Optimize Dask EWA persist and prune fornav tasks by Zaczero · Pull Request #707 · pytroll/pyresample

Zaczero · 2026-03-01T22:34:49Z

pyresample/ewa/dask_ewa.py: persist=True now actually enables overlap-aware task pruning by computing ll2cr once, caching per-block extents, and wiring persisted ll2cr blocks as dependencies so later computes do not re-run ll2cr.
pyresample/ewa/dask_ewa.py: fornav task generation avoids doing real work for input/output chunk pairs that provably cannot overlap.
pyresample/ewa/dask_ewa.py: combining results avoids repeated allocations (_sum_arrays) and returns early when only one contributor exists.

Benchmarks

Cold total (precompute + first compute): pruned median 0.177s (min 0.170, max 0.212) vs unpruned median 0.335s (min 0.303, max 0.373) = 1.89x faster (-47.1% wall).
Warm compute (second compute, ll2cr cache reused): pruned median 0.097s (min 0.092, max 0.100) vs unpruned median 0.270s (min 0.251, max 0.288) = 2.79x faster (-64.2% wall).
Peak memory usage unchanged.

Tests added
Tests passed
Fully documented

codecov · 2026-03-04T17:07:40Z

Codecov Report

❌ Patch coverage is 99.43182% with 1 line in your changes missing coverage. Please review.
✅ Project coverage is 93.81%. Comparing base (4da28b0) to head (2de35c8).
⚠️ Report is 37 commits behind head on main.
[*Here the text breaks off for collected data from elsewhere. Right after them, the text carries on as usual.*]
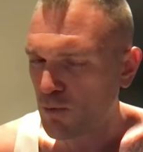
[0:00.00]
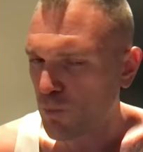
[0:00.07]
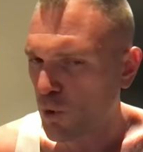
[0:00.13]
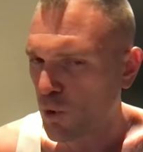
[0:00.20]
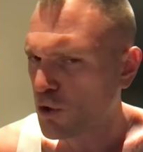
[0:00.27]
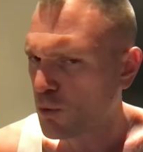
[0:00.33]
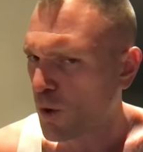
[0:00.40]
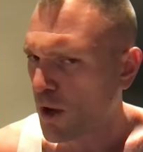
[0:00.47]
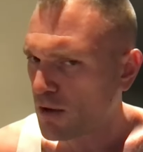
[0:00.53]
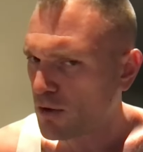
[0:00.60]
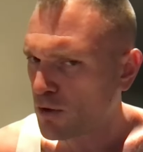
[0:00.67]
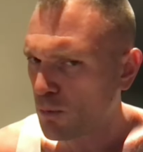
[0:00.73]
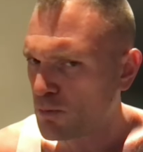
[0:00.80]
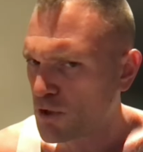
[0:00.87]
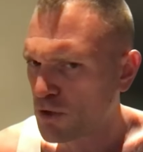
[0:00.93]
Work your way in.
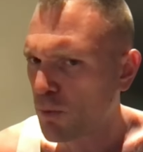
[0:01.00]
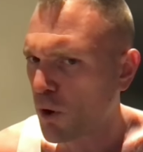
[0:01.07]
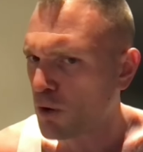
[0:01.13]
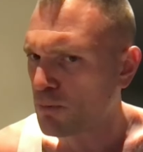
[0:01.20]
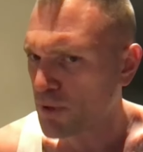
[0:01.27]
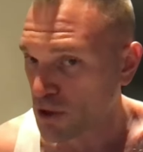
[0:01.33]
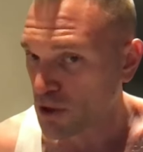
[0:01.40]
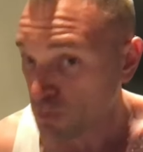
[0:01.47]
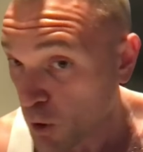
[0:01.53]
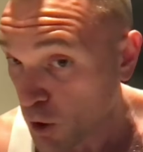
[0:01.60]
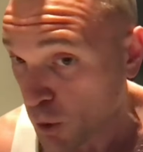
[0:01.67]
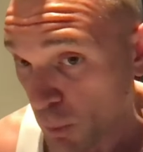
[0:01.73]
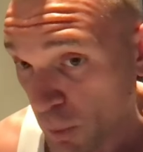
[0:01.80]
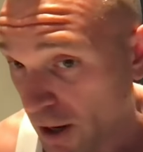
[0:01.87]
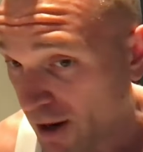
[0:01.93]
Don't be smart. Be
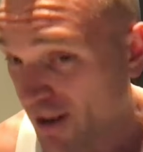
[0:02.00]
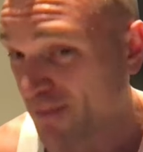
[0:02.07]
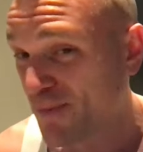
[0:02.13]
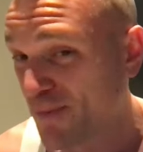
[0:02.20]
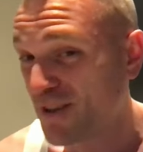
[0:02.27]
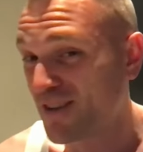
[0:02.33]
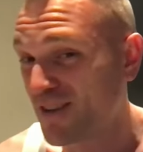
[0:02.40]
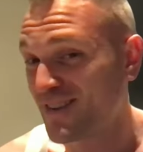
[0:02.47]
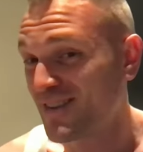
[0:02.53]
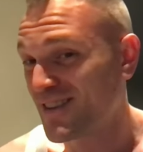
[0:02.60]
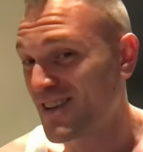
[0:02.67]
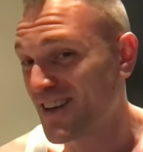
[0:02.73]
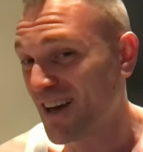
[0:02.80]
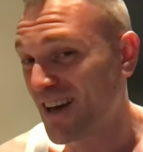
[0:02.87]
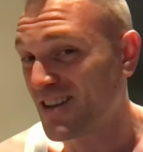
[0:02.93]
smart about it, but
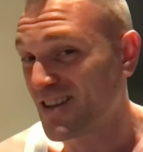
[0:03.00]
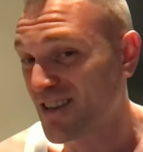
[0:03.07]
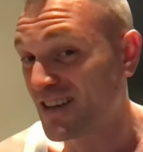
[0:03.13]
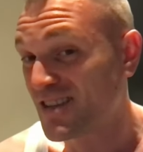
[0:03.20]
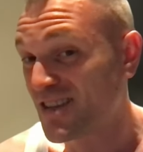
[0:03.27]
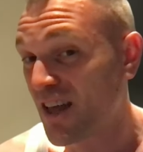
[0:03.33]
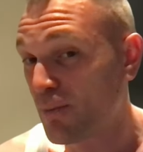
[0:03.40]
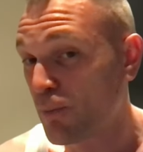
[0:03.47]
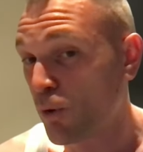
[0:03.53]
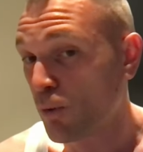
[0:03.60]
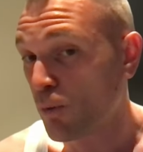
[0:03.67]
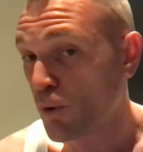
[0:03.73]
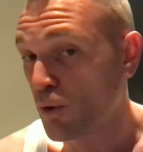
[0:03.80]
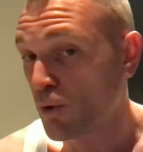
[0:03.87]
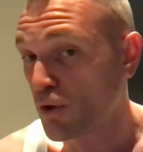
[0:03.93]
get to that
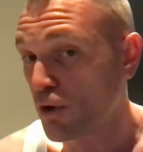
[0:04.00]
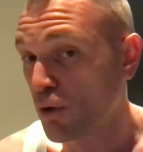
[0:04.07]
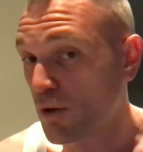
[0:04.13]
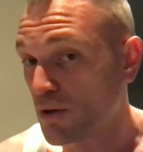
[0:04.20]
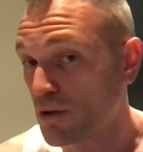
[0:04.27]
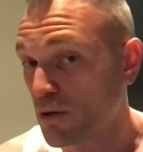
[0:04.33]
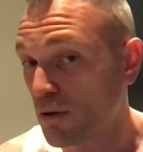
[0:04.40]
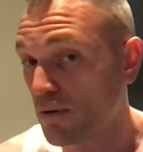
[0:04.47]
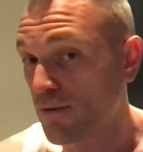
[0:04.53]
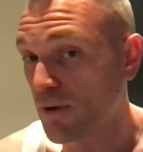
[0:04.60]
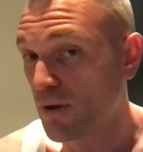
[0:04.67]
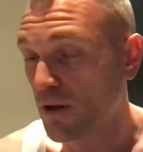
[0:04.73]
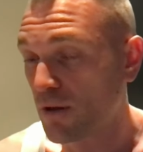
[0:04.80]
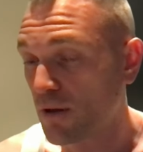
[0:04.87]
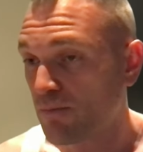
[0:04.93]
point where you can do it. It's a good
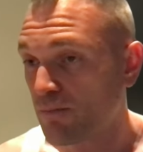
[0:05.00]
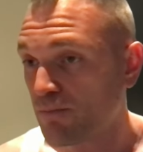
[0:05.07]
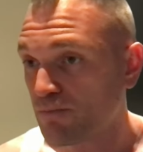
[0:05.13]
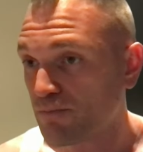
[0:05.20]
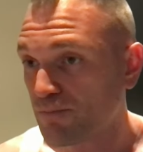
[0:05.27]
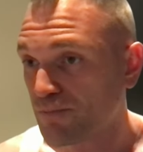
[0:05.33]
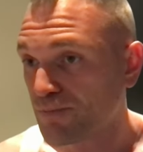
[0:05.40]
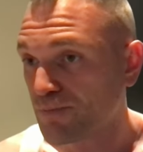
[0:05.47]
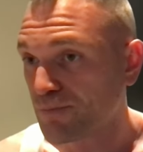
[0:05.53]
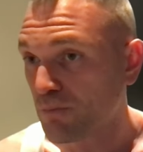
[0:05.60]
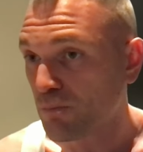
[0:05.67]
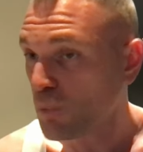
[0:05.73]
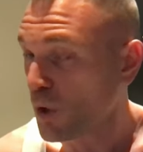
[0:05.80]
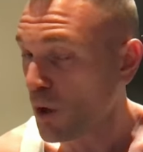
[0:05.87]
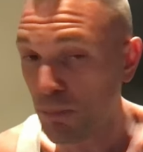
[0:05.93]
feeling.
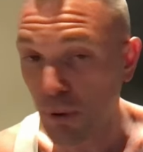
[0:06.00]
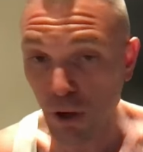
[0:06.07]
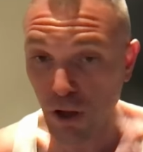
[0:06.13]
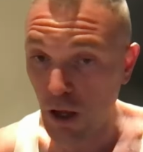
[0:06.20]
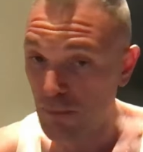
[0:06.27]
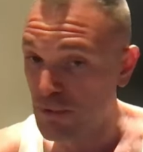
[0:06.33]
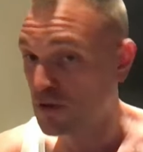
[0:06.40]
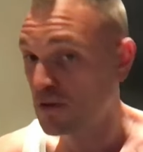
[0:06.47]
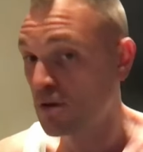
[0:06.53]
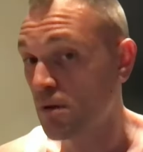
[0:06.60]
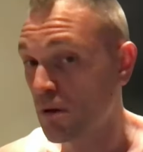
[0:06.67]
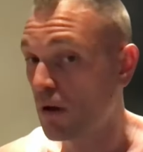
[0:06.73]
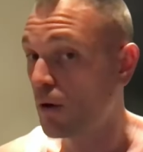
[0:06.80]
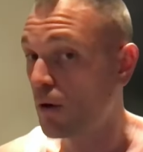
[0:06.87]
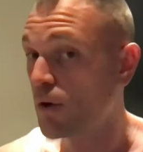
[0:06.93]
Pull-ups.
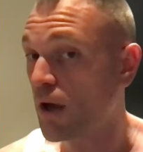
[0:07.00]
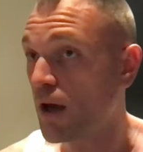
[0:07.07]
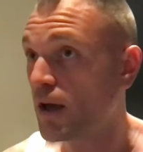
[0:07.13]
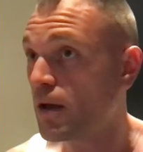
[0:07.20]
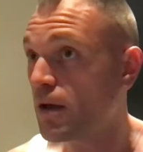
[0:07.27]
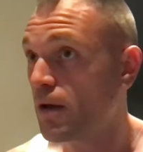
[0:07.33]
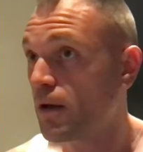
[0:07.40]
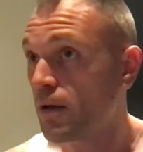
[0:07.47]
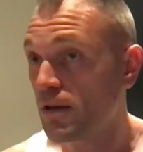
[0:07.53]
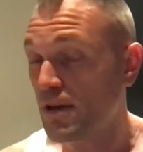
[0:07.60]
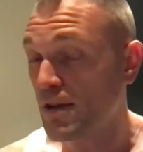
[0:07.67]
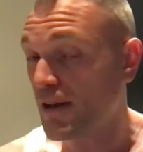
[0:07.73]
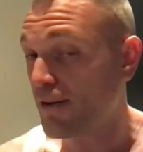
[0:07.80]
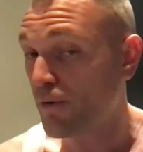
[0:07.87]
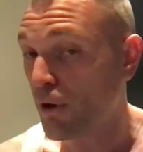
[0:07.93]
Okay.
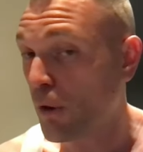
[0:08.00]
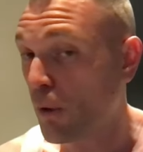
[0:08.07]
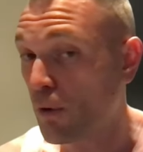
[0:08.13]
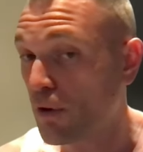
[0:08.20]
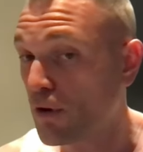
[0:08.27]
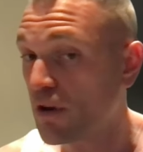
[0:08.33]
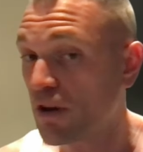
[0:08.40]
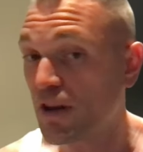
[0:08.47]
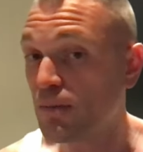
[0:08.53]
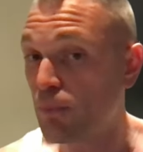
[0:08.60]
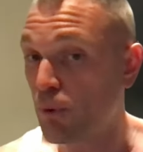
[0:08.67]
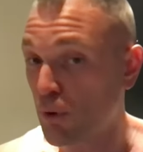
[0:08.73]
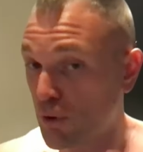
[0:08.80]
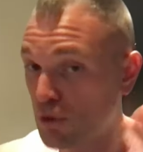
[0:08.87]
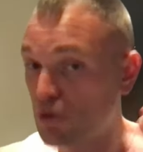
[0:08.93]
You never know where you need to
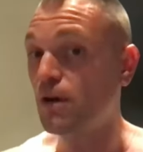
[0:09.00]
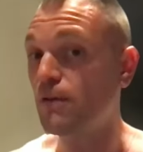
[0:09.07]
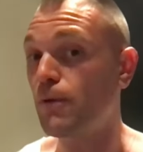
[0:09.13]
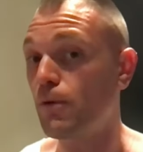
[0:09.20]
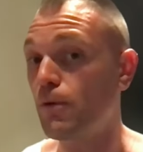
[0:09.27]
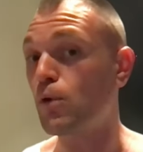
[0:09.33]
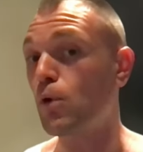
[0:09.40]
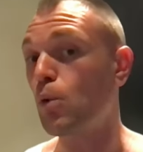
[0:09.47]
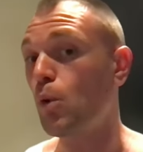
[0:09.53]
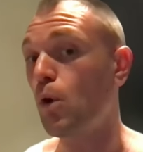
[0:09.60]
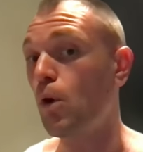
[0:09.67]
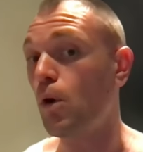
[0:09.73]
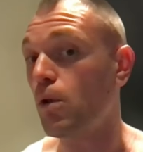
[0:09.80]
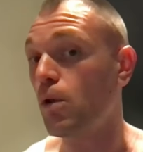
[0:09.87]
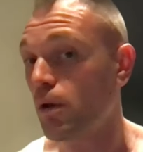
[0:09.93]
pull yourself over a
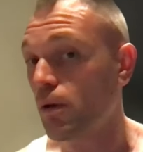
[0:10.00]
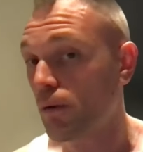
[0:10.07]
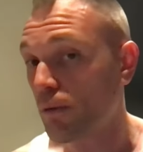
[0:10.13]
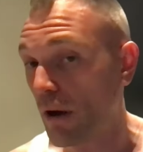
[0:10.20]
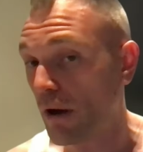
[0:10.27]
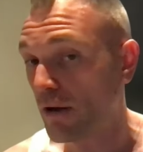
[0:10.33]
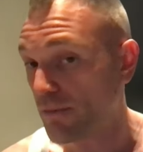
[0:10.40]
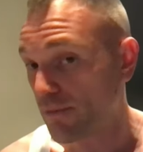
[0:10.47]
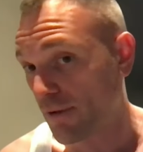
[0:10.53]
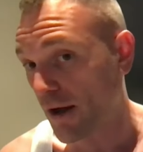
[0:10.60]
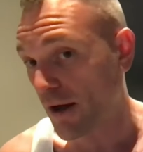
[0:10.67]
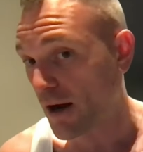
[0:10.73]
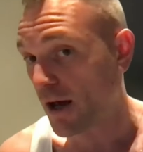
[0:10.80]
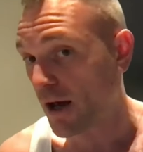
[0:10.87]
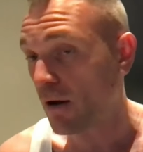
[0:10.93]
wall, right?
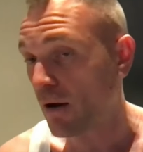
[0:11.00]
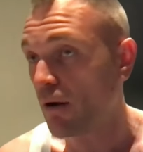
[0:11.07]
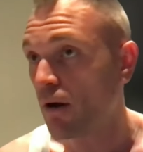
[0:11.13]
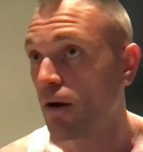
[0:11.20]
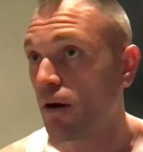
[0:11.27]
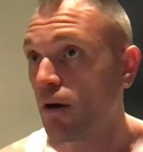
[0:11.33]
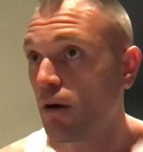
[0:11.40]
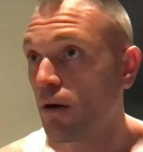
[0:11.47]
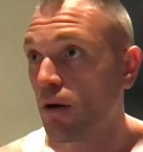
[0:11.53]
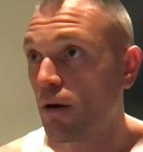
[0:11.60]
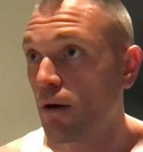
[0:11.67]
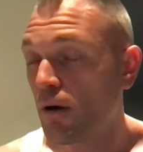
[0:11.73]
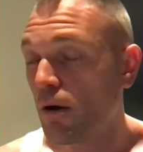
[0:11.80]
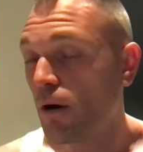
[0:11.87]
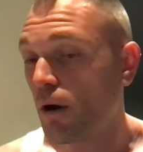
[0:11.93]
Flat
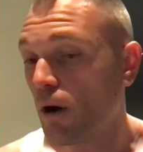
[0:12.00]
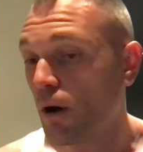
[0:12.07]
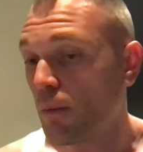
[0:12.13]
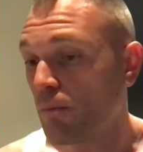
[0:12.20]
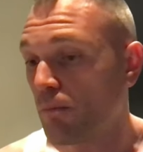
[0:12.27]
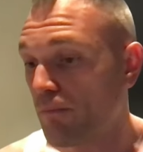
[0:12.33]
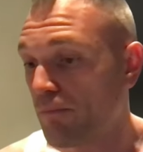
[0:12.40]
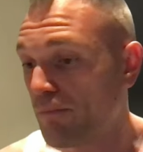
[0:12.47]
out.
Files with missing lines	Patch %	Lines
pyresample/test/test_dask_ewa.py	99.01%	1 Missing ⚠️

Additional details and impacted files

@@            Coverage Diff             @@
##             main     #707      +/-   ##
==========================================
+ Coverage   93.67%   93.81%   +0.14%     
==========================================
  Files          89       89              
  Lines       13621    13805     +184     
==========================================
+ Hits        12759    12951     +192     
+ Misses        862      854       -8

Flag	Coverage Δ
unittests	`93.81% <99.43%> (+0.14%)`	⬆️

Flags with carried forward coverage won't be shown. Click here to find out more.

☔ View full report in Codecov by Sentry.
📢 Have feedback on the report? Share it here.
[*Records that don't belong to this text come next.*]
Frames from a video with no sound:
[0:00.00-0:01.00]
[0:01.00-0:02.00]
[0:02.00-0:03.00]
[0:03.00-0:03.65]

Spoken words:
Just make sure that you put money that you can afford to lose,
🚀 New features to boost your workflow:

❄️ Test Analytics: Detect flaky tests, report on failures, and find test suite problems.

djhoese

Very interesting pull request. Thanks for putting this together. I've written a couple comments inline, but otherwise I have some more general comments and concerns:

Just FYI that the persisted ll2cr functionality is something I've turned off in my own processing because I found that it only helped performance when a small amount of the input data overlapped the target area. It'll be interesting to try it again with a better implementation.
One concerning thing in dask in the last year is that they've restructured their dependency graph handling and it is not very bad for performance to mix array tasks and delayed tasks. I think I had fixed the main non-persist usage in this EWA code to use map_blocks instead, but it looks like the persist functionality still depends on it. In the long term this should be replaced if at all possible and may actually simplify some of the logic. For example, carry around a dask array of ll2cr chunks with the row/col built in to the structure.
I asked about how you made these PRs in another thread, but looking at this I want more detail. What AI did you use to analyze your processing chain? How/Why do you have PRs for bilinear resampling, nearest neighbor resampling, and EWA resampling? Are you really using all 3 of these in your processing? Why do you understand this EWA code? I mean, why bother? I've been the only one "maintaining" this so I'm just a little surprised that someone analyzed it enough to contribute this large of a rewrite.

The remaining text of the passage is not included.